The article originally appeared on TomDispatch.com. Click here to listen to a podcast in which the author discusses what to make of the Obama administration’s Libyan intervention.
It is a commonplace of American politics: when the moving van pulls up to the White House on Inauguration Day, it delivers not only a closetful of gray suits and power ties but a boatload of expectations.
A president, being the most powerful man in the world, begins history anew—so at least Americans believe, or pretend to believe. Out with the old, sordid, and disappointing; in with the fresh, unsullied and hopeful. Why, with the stroke of a pen, a new president can order the closing of an embarrassing and controversial off-shore prison for accused terrorists held for years on end without trial! Just like that: done.
For all sorts of reasons, the expectations raised by Barack Obama’s arrival in the Oval Office were especially high. Americans weren’t the only ones affected. How else to explain the Nobel Committee’s decision to honor the new president by transforming its Peace Prize into a Prize Anticipating Peace—more or less the equivalent of designating the winner of the Heisman Trophy during week one of the college football season.
Of course, if the political mood immediately prior to and following a presidential inauguration emphasizes promise and discovery (the First Lady has biceps!), it doesn’t take long for the novelty to start wearing off. Then the narrative arc takes a nosedive: he’s breaking his promises, he’s letting us down, he’s not so different after all.
The words of H.L. Mencken apply. “When I hear a man applauded by the mob,” the Sage of Baltimore wrote, “I always feel a pang of pity for him. All he has to do to be hissed is to live long enough.” Barack Obama has now lived long enough to attract his fair share of hisses, boos and catcalls.

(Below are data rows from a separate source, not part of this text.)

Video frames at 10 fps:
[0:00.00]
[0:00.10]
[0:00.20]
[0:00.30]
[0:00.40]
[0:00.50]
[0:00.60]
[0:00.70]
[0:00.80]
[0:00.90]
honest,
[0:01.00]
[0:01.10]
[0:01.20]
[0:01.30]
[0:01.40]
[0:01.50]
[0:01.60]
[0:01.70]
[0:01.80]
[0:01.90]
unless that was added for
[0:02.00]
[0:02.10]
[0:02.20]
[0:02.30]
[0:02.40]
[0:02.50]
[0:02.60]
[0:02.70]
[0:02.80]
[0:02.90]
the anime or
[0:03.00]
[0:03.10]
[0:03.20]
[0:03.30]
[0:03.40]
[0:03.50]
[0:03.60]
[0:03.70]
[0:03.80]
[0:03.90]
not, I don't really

Along with prolonging and expanding one war in Afghanistan, the Nobel Peace laureate has played a leading role in starting another war in Libya. Laboring to distinguish between this administration and its predecessor, Obama’s defenders emphasize the purity of his motives. Contemptuous of George W. Bush’s claim that US forces invaded oil-rich Iraq to keep weapons of mass destruction out of the hands of terrorists, they readily accept this president’s insistence that the United States intervened in oil-rich Libya to prevent genocidal slaughter. Besides, testifying to our virtuous intent, this time we’ve got the French with us rather than against us.
Explaining Why Is a Mug’s Game
In truth, to ascribe a single governing purpose or rationale to any large-scale foreign policy initiative is to engage in willful distortion. In any administration, action grows out of consensus. The existence of consensus among any president’s advisers—LBJ’s inner circle supporting escalation in South Vietnam back in 1965, George W.’s pressing for regime change in Baghdad—does not imply across-the-board agreement as to intent.

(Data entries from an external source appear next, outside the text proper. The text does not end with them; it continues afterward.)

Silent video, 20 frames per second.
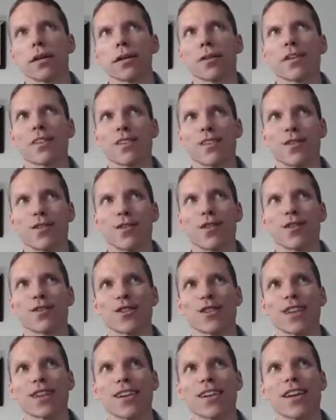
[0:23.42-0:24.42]
Is the
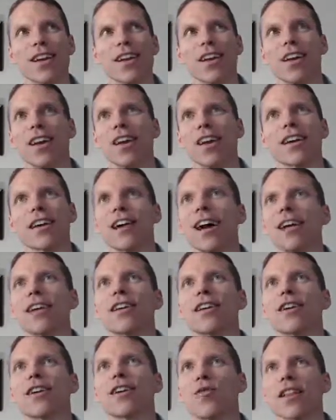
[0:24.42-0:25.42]
first thing. God,
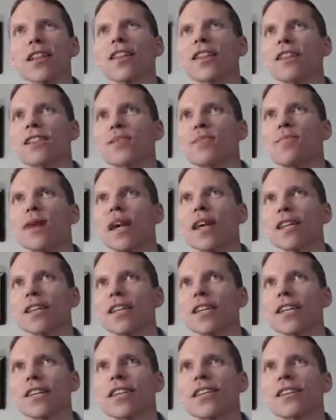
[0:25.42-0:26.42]
equality is
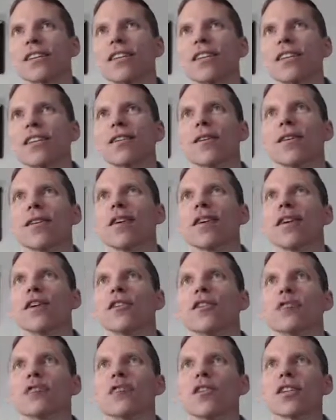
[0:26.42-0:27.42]
amazing, isn't it?
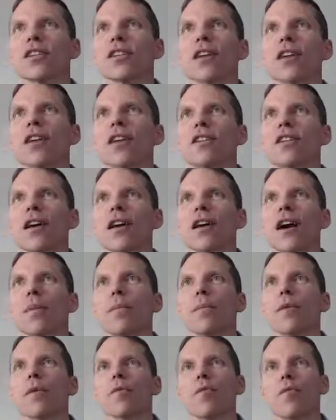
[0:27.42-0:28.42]
You just end
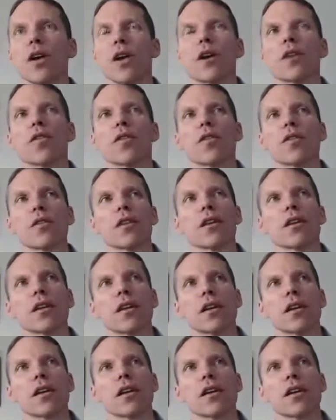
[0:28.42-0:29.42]
up with
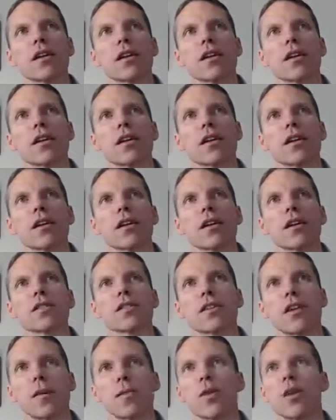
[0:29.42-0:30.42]

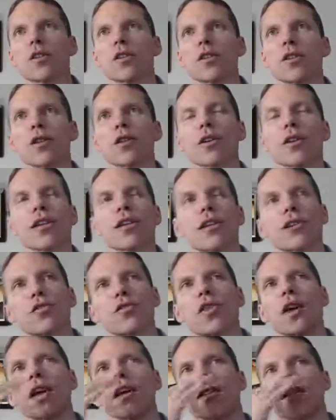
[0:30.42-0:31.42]
something circling the
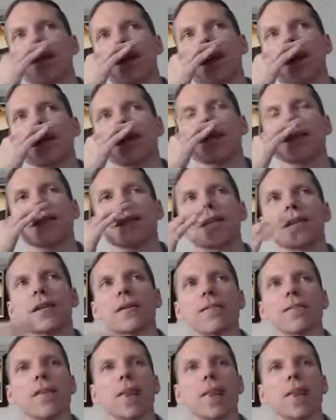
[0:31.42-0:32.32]
drain constantly.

Motive is slippery. As Paul Wolfowitz famously noted regarding Iraq, weapons of mass destruction merely provided the agreed upon public rationale for war. In reality, a mix of motives probably shaped the decision to invade. For some administration officials, there was the prospect of eliminating a perceived source of mischief while providing an object lesson to other would-be troublemakers. For others, there was the promise of reasserting US hegemony over the world’s energy heartland. For others still (including Wolfowitz himself), there were alluring visions of a region transformed, democratized and pacified, the very sources of Islamist terror thereby eliminated once and for all.